Both men are serving prison sentences after reaching plea deals with prosecutors.

Goldberg, in filing his expense request Wednesday, wrote that accomplishments in the past year included an auction to sell the Jay Peak property and its assets last month. Pacific Group Resorts Inc., based in Park City, Utah, prevailed in the auction with a bid of $76 million. 

The closing on the sale is expected later this year.

Goldberg’s fee request spans from Aug. 1, 2021, to July 31 of this year, according to the filing in federal court in Florida. That’s where federal regulators brought the federal lawsuit against Quiros, a Miami businessman, more than three years ago.

In the filing, Goldberg wrote that he and his firm, Akerman LLP of Fort Lauderdale, Florida, and the other professionals working with him, had reduced their standard rates.

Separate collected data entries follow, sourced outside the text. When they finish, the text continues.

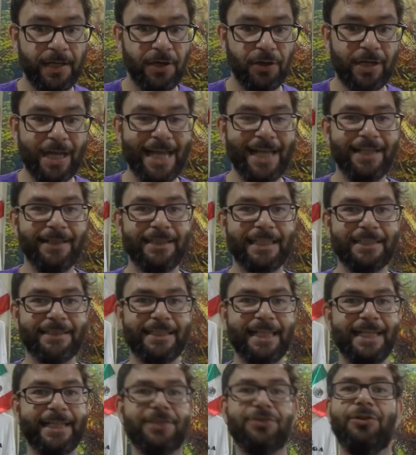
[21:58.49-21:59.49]
Okay, this
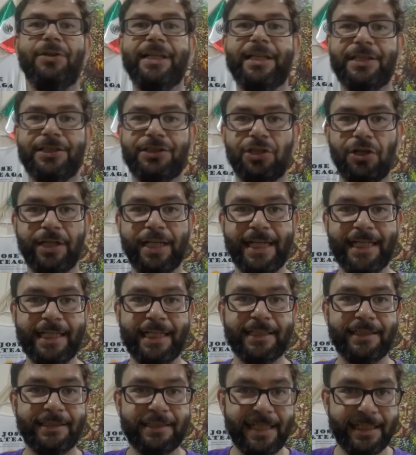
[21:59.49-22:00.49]
thing is only going to start getting
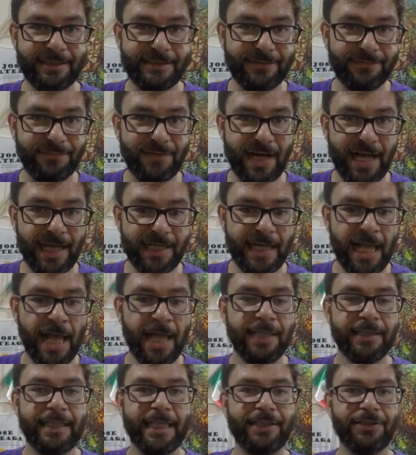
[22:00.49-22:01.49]
intensified.
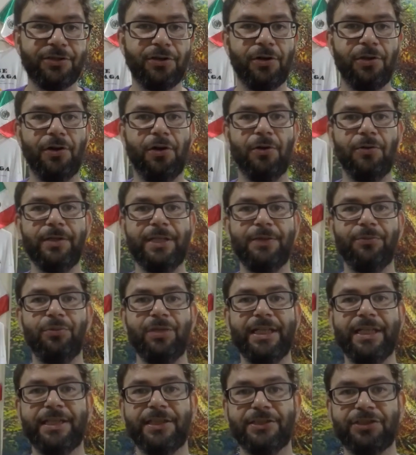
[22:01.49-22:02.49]
Things are only
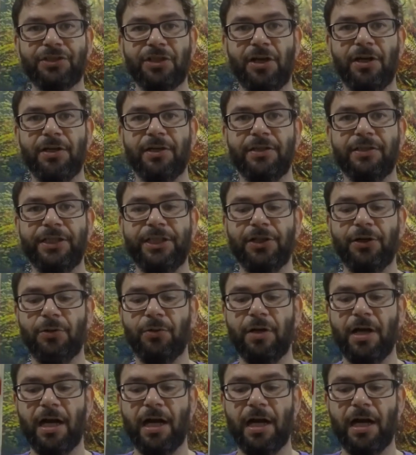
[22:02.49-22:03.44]
really going to start, you know,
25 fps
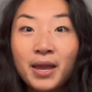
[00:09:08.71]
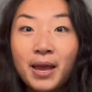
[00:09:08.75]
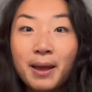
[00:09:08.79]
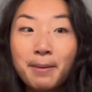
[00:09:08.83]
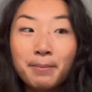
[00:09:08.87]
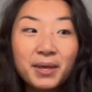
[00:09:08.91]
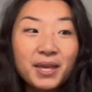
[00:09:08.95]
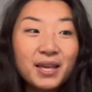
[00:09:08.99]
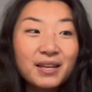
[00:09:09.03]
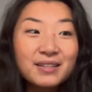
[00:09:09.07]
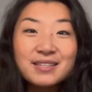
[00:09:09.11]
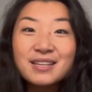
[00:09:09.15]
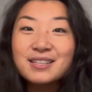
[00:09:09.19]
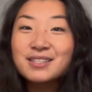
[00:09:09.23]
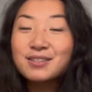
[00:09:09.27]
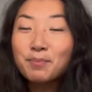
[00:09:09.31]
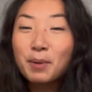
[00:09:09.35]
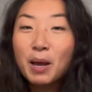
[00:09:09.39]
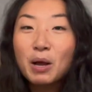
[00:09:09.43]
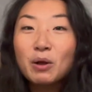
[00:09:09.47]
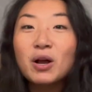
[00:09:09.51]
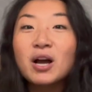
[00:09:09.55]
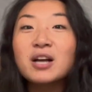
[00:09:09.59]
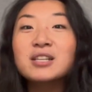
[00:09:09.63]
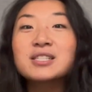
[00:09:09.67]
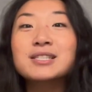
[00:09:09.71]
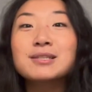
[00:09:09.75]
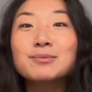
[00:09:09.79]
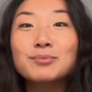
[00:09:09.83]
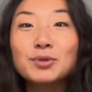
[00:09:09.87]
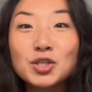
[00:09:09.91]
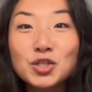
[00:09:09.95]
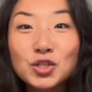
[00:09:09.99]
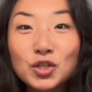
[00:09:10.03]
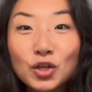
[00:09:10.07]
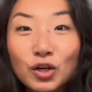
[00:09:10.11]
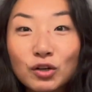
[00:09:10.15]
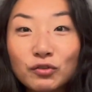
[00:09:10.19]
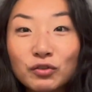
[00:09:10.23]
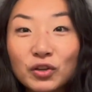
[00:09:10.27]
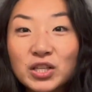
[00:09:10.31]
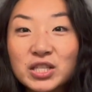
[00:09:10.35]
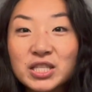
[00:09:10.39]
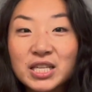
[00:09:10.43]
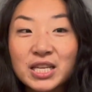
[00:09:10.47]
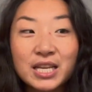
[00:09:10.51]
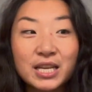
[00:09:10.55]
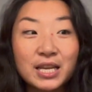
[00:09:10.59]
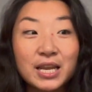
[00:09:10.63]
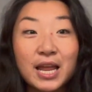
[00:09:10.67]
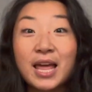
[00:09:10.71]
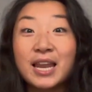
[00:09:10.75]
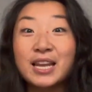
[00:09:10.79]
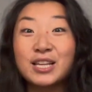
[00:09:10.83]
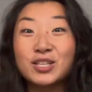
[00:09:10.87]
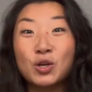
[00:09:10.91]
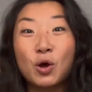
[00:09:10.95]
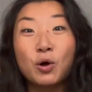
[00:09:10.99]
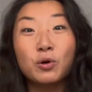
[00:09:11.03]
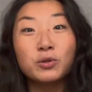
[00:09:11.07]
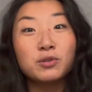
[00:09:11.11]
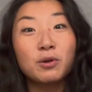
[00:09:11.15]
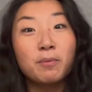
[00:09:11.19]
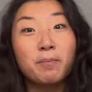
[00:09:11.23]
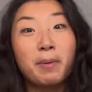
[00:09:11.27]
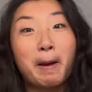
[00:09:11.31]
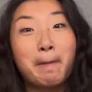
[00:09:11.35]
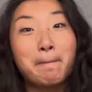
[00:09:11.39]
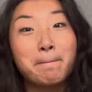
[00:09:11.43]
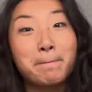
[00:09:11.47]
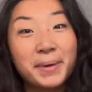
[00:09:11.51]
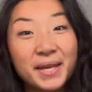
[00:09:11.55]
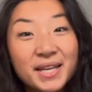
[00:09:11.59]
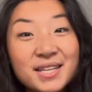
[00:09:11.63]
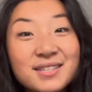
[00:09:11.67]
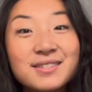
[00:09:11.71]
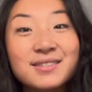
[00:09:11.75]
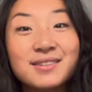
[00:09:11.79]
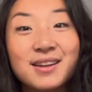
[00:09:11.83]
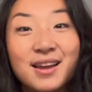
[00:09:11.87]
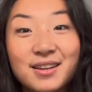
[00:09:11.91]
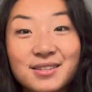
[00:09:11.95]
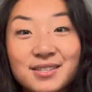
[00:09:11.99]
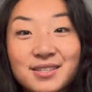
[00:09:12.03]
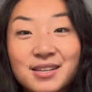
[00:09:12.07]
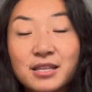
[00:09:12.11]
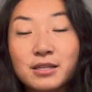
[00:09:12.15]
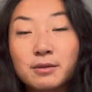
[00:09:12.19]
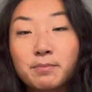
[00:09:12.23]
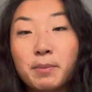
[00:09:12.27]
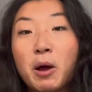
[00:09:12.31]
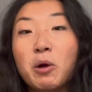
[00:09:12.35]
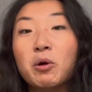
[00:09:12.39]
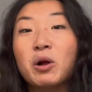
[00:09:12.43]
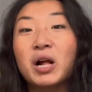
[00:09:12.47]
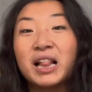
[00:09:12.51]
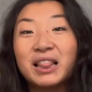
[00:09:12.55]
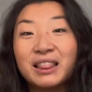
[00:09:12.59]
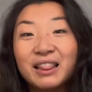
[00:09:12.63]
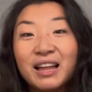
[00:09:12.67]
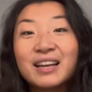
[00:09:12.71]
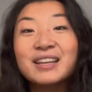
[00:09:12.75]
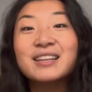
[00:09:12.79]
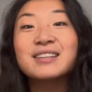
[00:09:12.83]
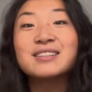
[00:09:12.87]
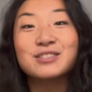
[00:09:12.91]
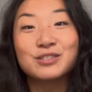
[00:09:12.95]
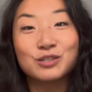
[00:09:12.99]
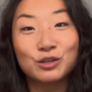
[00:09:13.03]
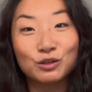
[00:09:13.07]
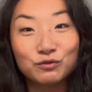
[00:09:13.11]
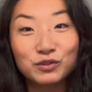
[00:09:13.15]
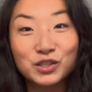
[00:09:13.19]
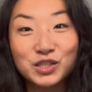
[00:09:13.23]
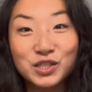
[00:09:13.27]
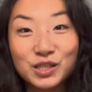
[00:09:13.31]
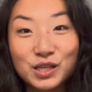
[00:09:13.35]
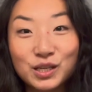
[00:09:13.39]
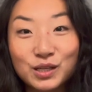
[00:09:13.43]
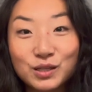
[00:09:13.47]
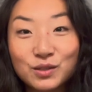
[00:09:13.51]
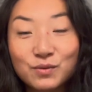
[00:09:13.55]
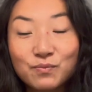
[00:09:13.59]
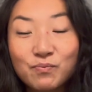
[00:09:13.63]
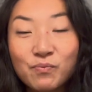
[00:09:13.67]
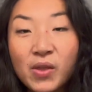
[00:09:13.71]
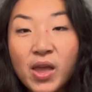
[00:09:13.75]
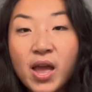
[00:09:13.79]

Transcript: because it's about customer service and it's also about business. It's about client services.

“Instead of their standard billing rates, which range from $160.00 to $910.00, the Receiver is billed at $395.00, partners (in the firm) are billed at $500.00 to $700.00,” he wrote in the filing. 

“During the Application Period,” Goldberg added, "the Receiver and Akerman billed 2,198.50 hours and seek payment of fees in the sum of $859,709.50 and reimbursement of expenses in the sum of $9,818.77, for a total of $869,528.27.”

Judge Darrin P. Gayles, who has presided over the receivership since it began in April 2016, will decide whether to approve the request. Money to pay the bills would come from available cash in the receivership estate, the filing stated.